(Entries taken from a collection)
----------
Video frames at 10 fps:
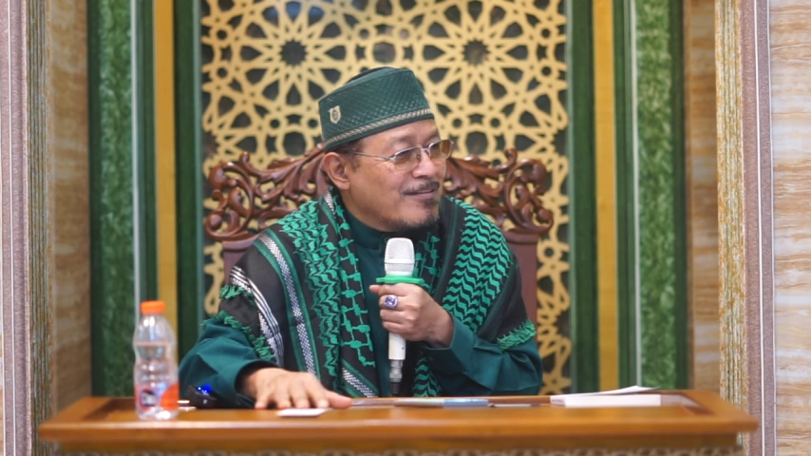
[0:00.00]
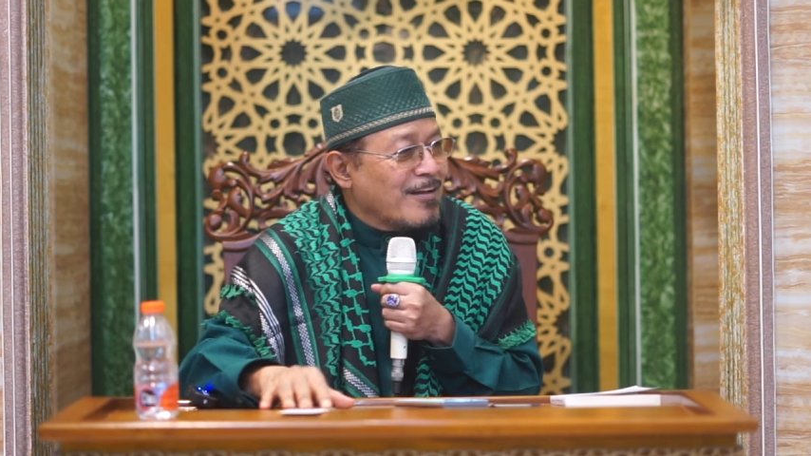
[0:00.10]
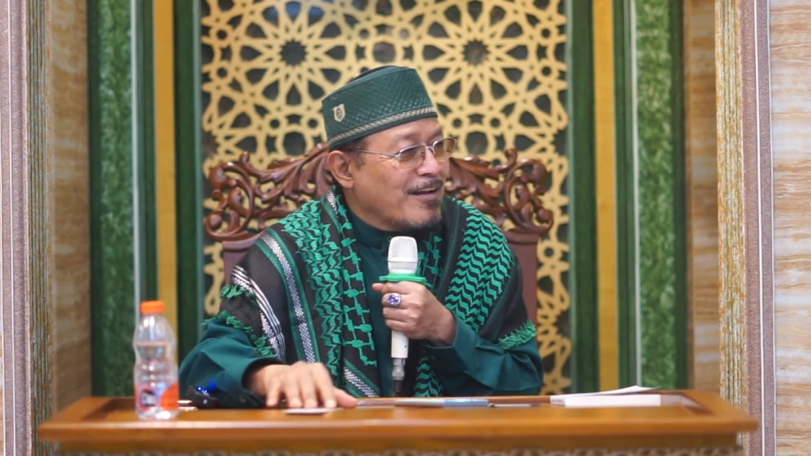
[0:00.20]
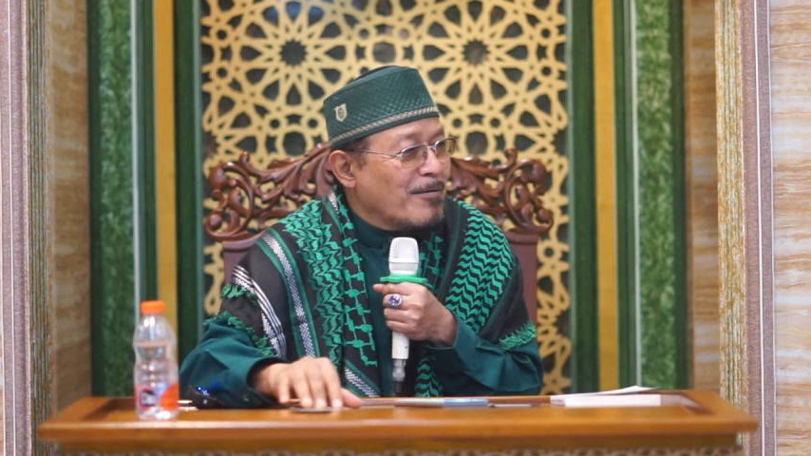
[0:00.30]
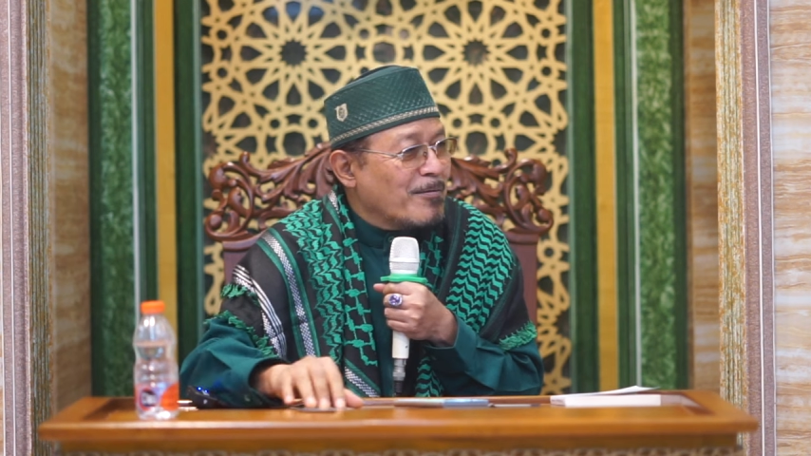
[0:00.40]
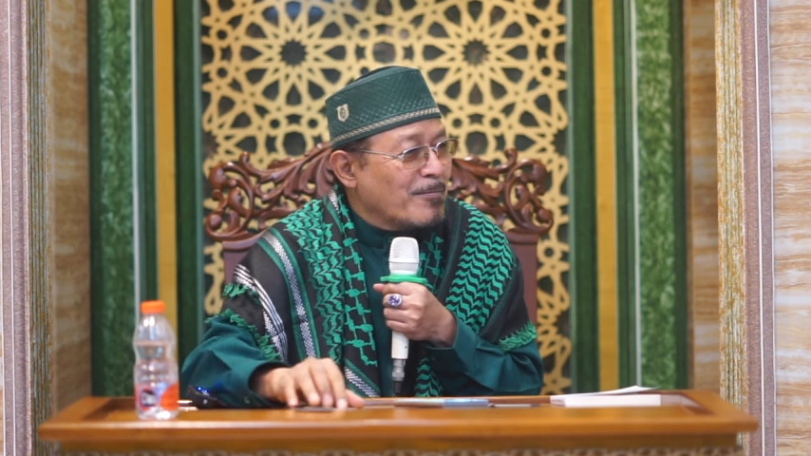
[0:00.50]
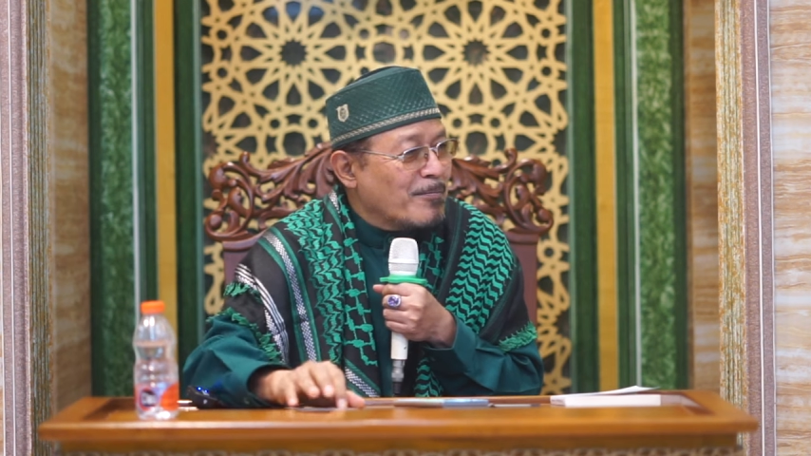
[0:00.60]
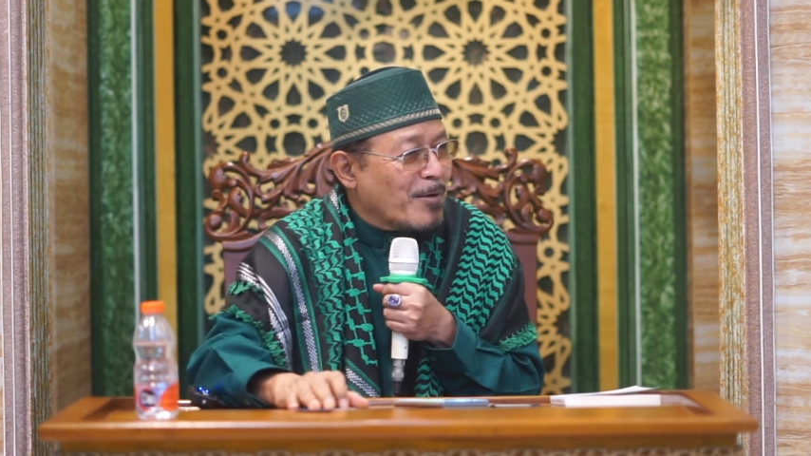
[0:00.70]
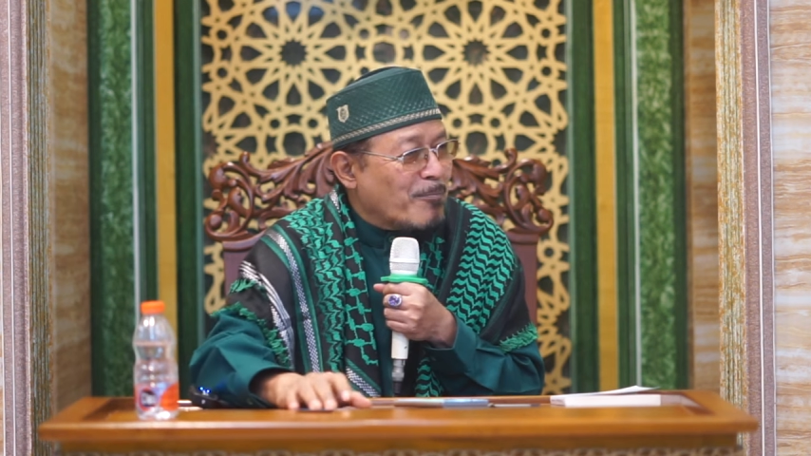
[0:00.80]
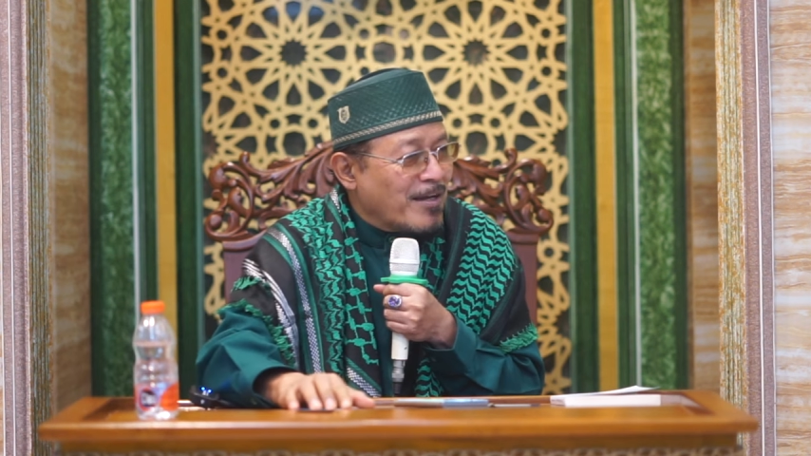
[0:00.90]
ya
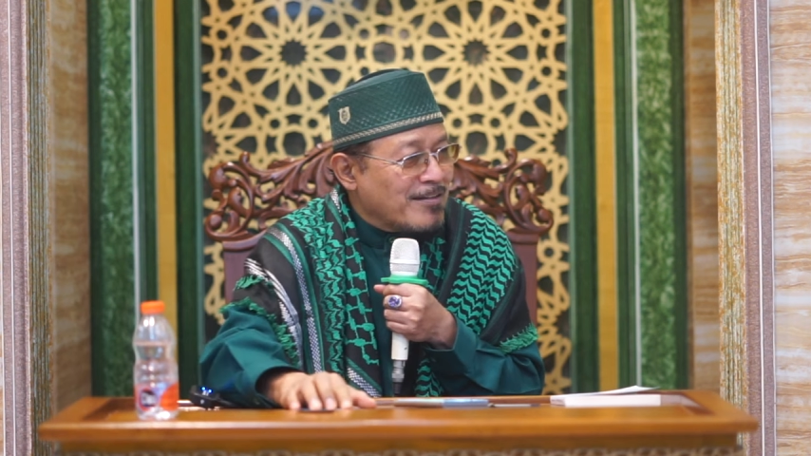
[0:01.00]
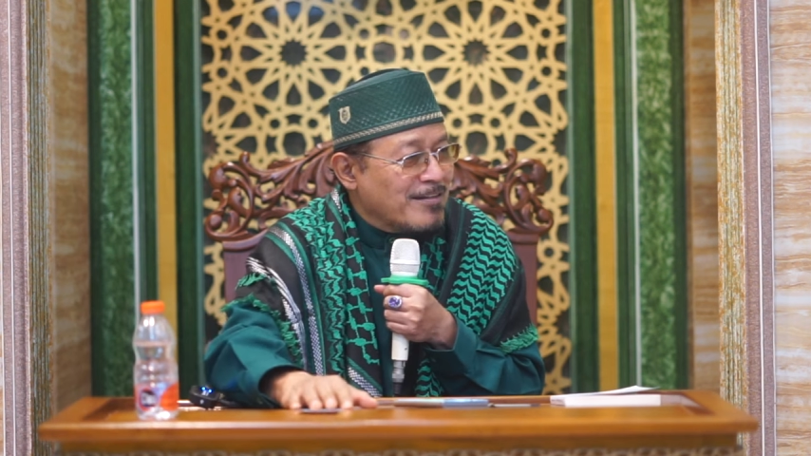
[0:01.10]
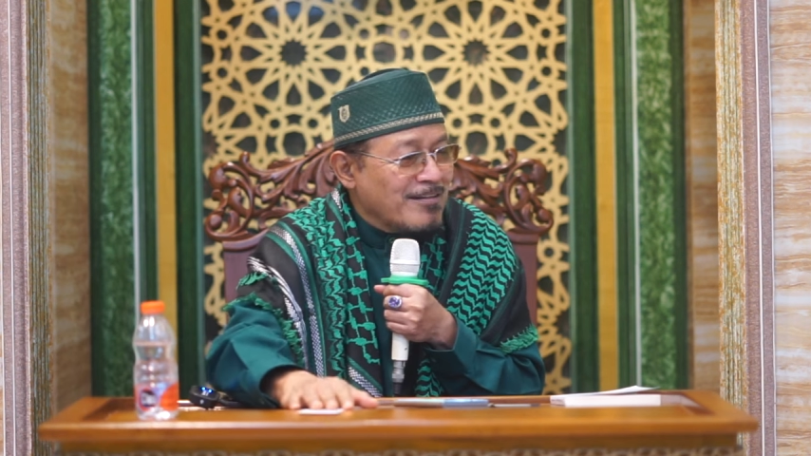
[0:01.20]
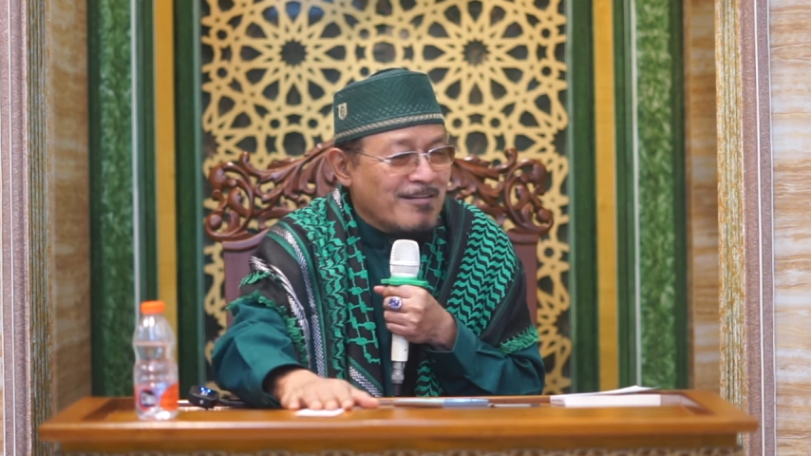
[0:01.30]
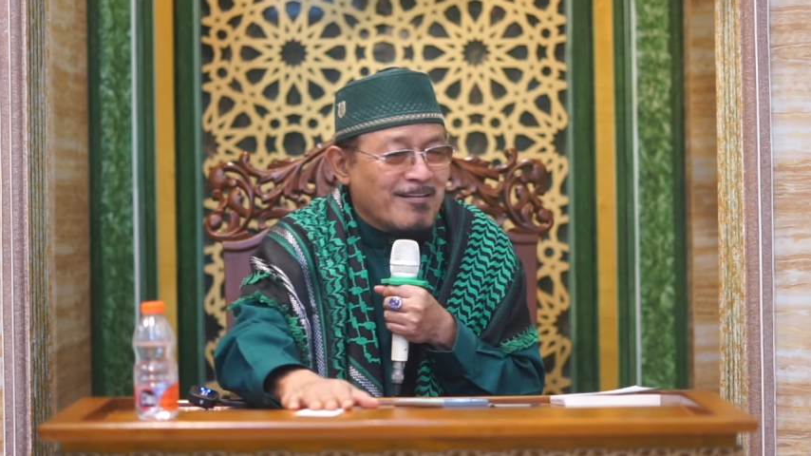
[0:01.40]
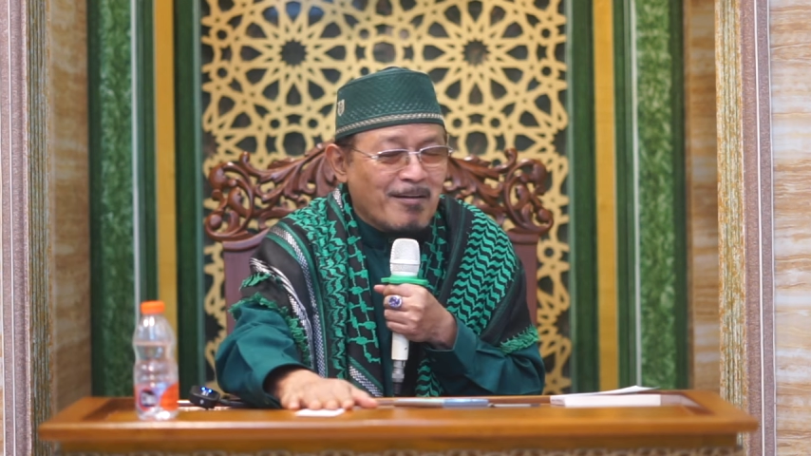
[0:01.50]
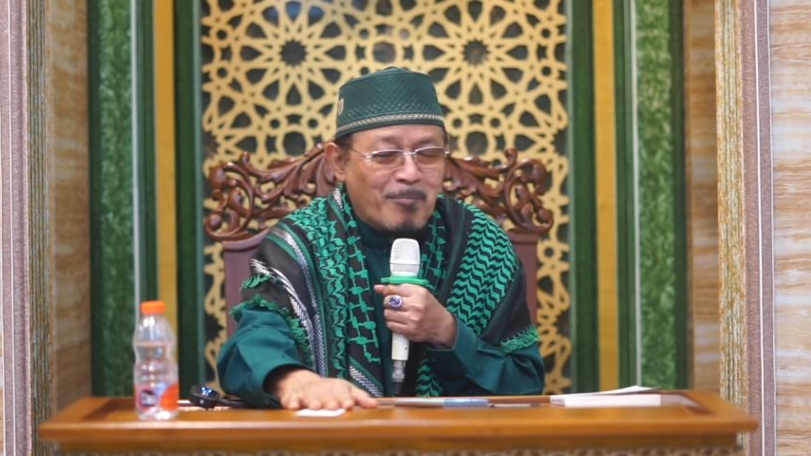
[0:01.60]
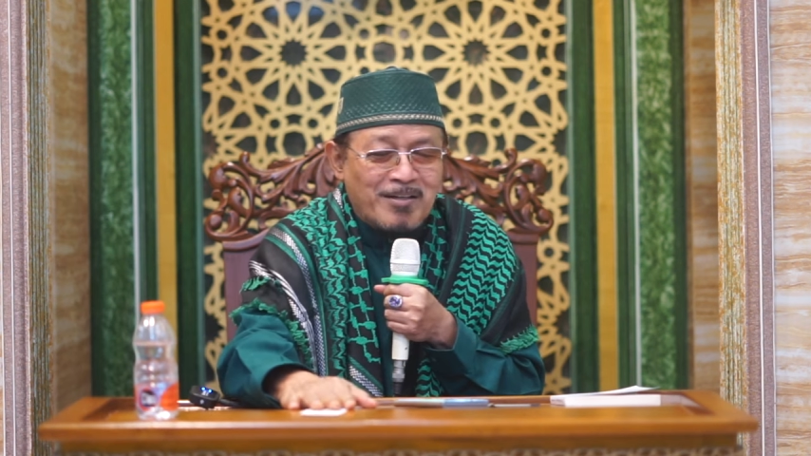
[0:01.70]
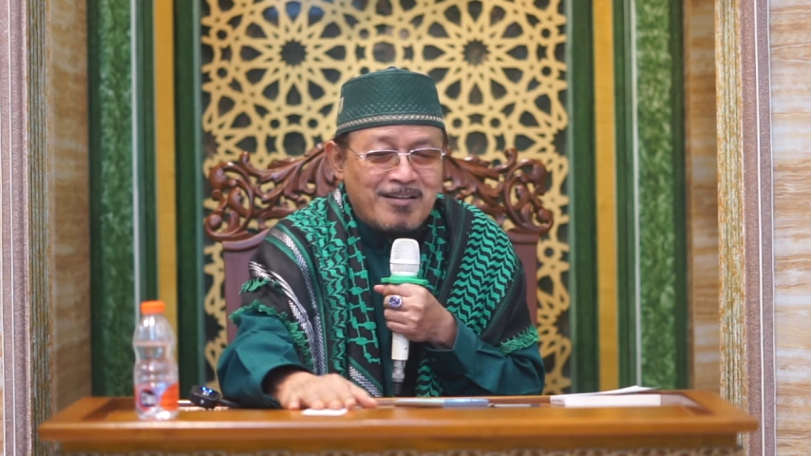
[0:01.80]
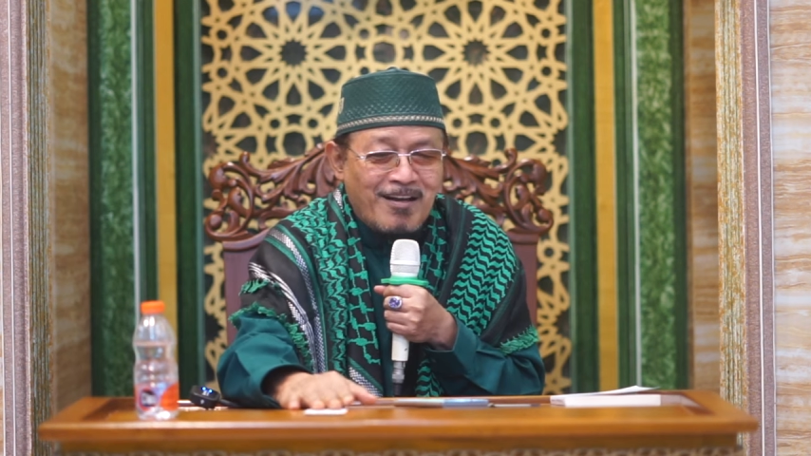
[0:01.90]
berbakti
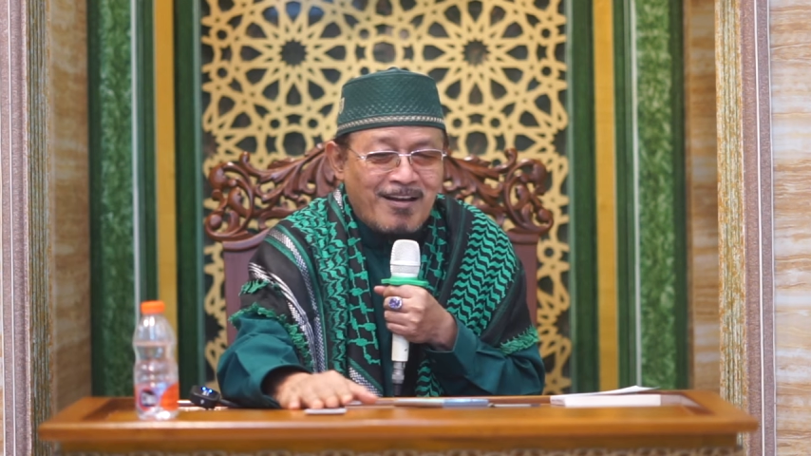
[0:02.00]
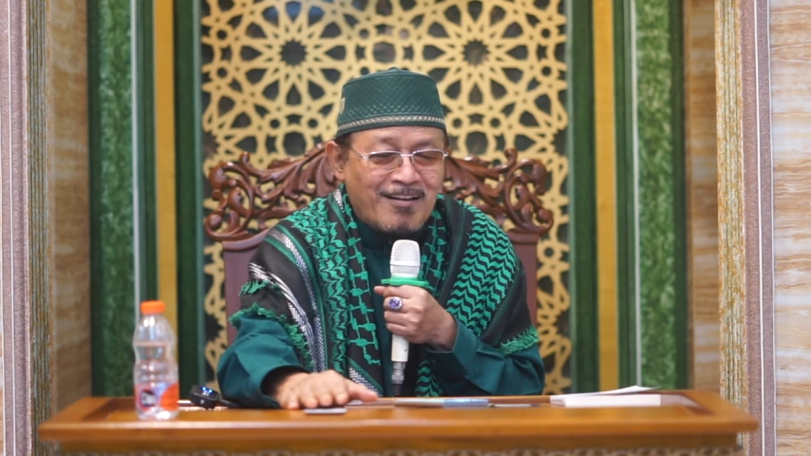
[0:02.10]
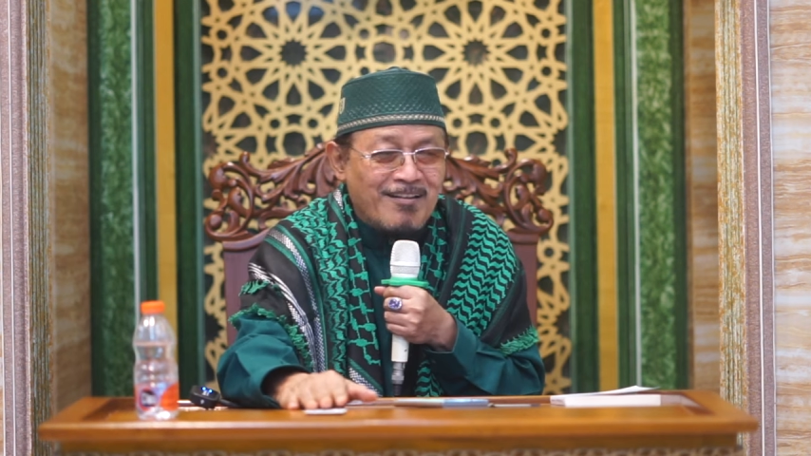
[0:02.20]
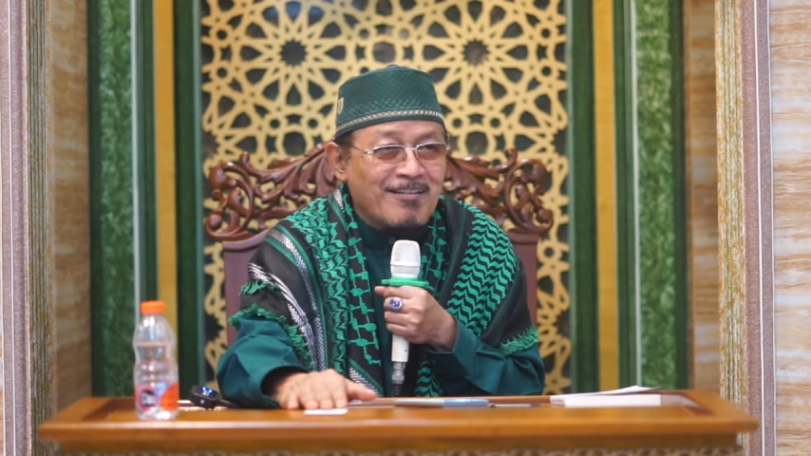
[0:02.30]
kepada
----------
▸ **Your objective**
The records above should be duplicated exactly, with none of their pictures kept.

▸ **Task output**
Video frames at 10 fps:
[0:00.00]
[0:00.10]
[0:00.20]
[0:00.30]
[0:00.40]
[0:00.50]
[0:00.60]
[0:00.70]
[0:00.80]
[0:00.90]
ya
[0:01.00]
[0:01.10]
[0:01.20]
[0:01.30]
[0:01.40]
[0:01.50]
[0:01.60]
[0:01.70]
[0:01.80]
[0:01.90]
berbakti
[0:02.00]
[0:02.10]
[0:02.20]
[0:02.30]
kepada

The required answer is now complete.